ORTEGA ROZA VEINTE AÑOS EN EL PODER: NICARAGUA BAJO UN RÉGIMEN SIN OPOSICIÓN REAL

Desde su regreso en 2007, Daniel Ortega ha construido un dominio autoritario mediante fraudes, arrestos de opositores y reformas constitucionales.

Daniel Ortega y Rosario Murillo durante un acto oficial en Managua.
Daniel Ortega y Rosario Murillo, símbolos del poder sandinista, observados con alarma internacional por maniobras autoritarias.

En 2007, Daniel Ortega regresó a la presidencia de Nicaragua amparado en una elección en la que logró apenas un tercio del apoyo ciudadano, beneficiado por la división de la oposición liberal entre Arnoldo Alemán y Eduardo Montealegre. A partir de esa fecha, el FSLN (Frente Sandinista de Liberación Nacional) ha consolidado un poder casi absoluto, mientras las elecciones nacionales y municipales se tiñen cada vez más de denuncias de fraude, manipulación y restricción de libertades fundamentales.

El regreso de Ortega en 2007 marcó el inicio de una etapa autoritaria disfrazada de democracia. Aunque su victoria fue legítima en el marco institucional de aquel momento, bastó la fractura entre los liberales (PLC frente a ALN) para entregarle al FSLN una oportunidad estratégica que ha explotado sin parar. La división entre Alemán y Montealegre no fue un accidente sino parte de una historia de corrupción, alianzas opacas y pugnas internas que terminaron beneficiando al régimen sandinista.

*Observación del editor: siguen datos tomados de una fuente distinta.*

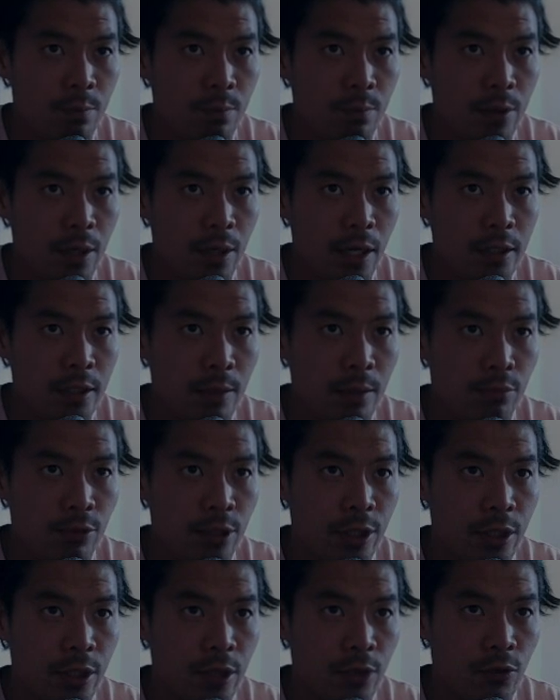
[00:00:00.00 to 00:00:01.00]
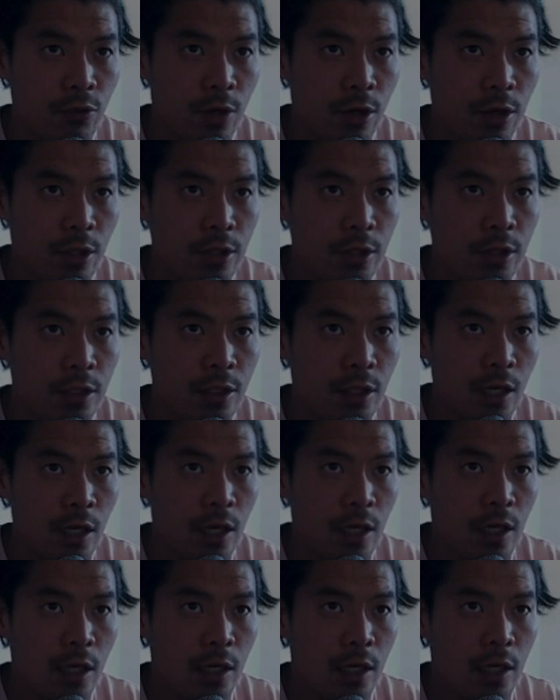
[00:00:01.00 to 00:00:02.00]
As I bring it across,
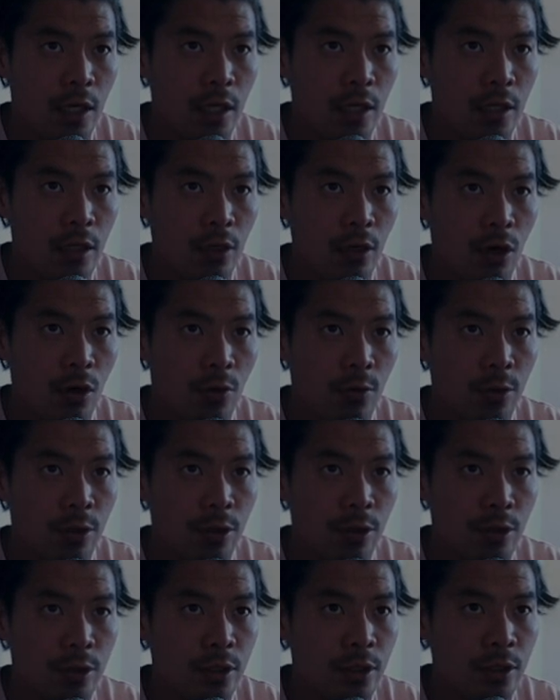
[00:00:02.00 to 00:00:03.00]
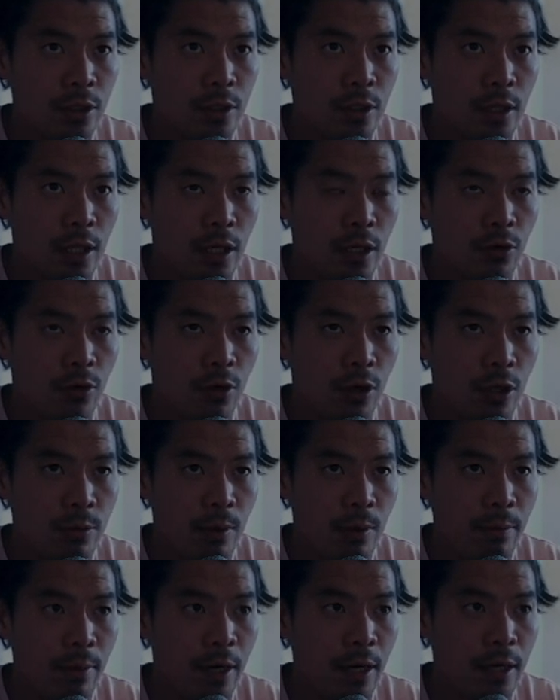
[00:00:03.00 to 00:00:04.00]
it lowers to get across my
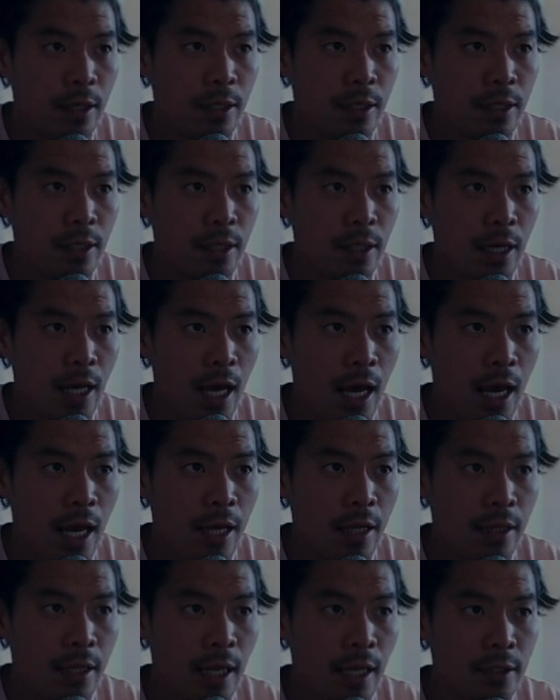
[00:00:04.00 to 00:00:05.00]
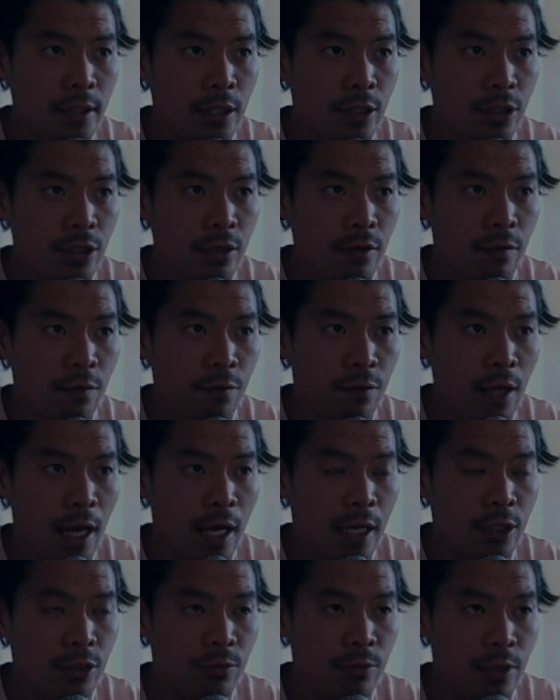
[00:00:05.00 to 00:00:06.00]
body, and that's actually the
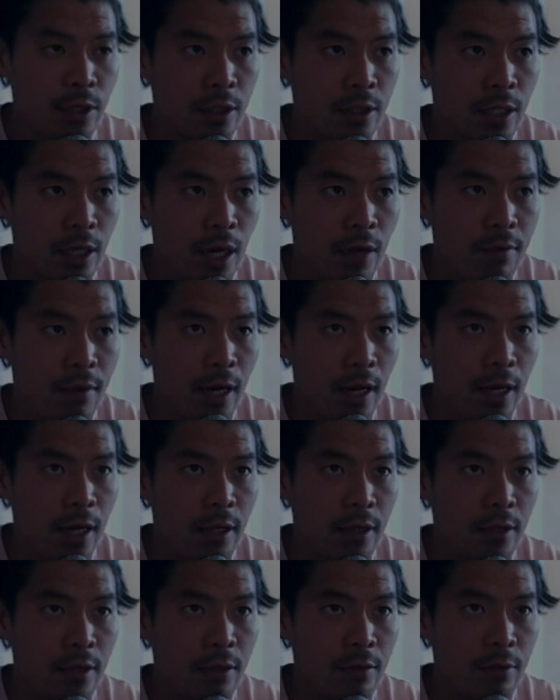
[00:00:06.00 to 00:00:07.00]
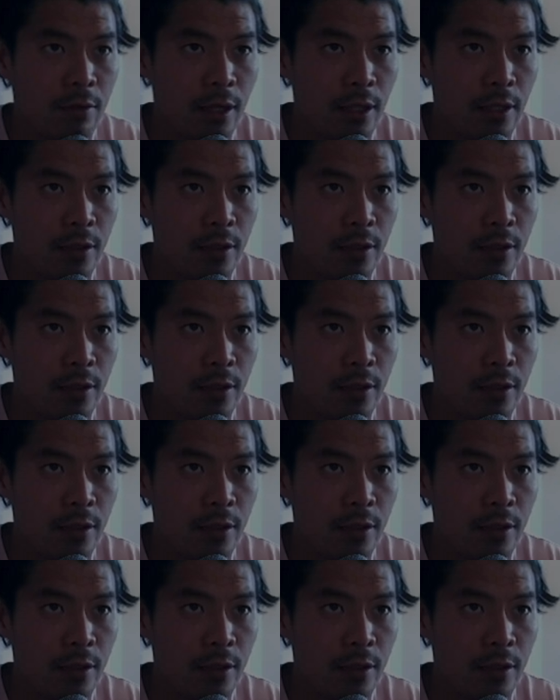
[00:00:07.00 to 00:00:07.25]
flattest release that I've had, right?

Ya en su primer mandato tras 2007, Ortega obtuvo reformas legales que retiraron barreras constitucionales a la reelección, lo que desató críticas de la oposición. En los años siguientes, la institucionalidad democrática fue siendo socavada: órganos electorales fueron permeados por funcionarios afines, los tribunales se convirtieron en instrumentos para excluir y castigar opositores, y la prensa independiente fue acorralada.

Por ejemplo, en las elecciones presidenciales de 2016, Ortega se presentó junto a su esposa Rosario Murillo como vicepresidenta, tras una reforma que permitía su reelección consecutiva. Esa elección fue denunciada por la oposición internacional como plagada de irregularidades: presos arbitrarios, exclusión de partidos y de candidatos, y manipulación de los instrumentos legales que deberían garantizar transparencia.

El observatorio electoral independiente Urnas Abiertas y otros actores denuncian que en los comicios municipales de 2008 y en comicios posteriores, los elementos básicos que acreditan una elección libre —censo transparente, observación internacional, acceso igualitario a medios de comunicación y seguridad jurídica para los contendientes— han sido sistemáticamente menoscabados.

Los detractores del régimen afirman que Ortega ya ha dejado atrás cualquier apego real a límites constitucionales. De acuerdo con informes internacionales, Nicaragua ha institucionalizado una forma de gobierno autoritaria mediante una combinación de reformas legales, control normativo del poder judicial, persecución de disidentes, reducción de espacios de la sociedad civil y eliminación progresiva de contrapesos.

Hoy, cuando Ortega se acerca a cumplir dos décadas continuas en el poder —un lapso en el que no ha existido una oposición efectiva ni elecciones limpias reconocidas internacionalmente—, surgen preguntas urgentes: ¿Cómo se reconstruye una institucionalidad verdadera en un sistema donde los competidores políticos son perseguidos, los medios presionados y las urnas manipuladas? ¿Puede una elección tener validez si los ciudadanos no pueden elegir con libertad?

Para el liberalismo latinoamericano y los defensores democráticos en la región, la experiencia de Nicaragua bajo Ortega es una advertencia clara: la democracia no se preserva solo con votaciones periódicas, sino con condiciones que garanticen que esas votaciones sean expresión genuina de la voluntad popular. Y esa expresión ha estado comprometida bajo un régimen que pretende eternizarse usando las herramientas de la ley pero quebrantando los principios que toda ley debería custodiar.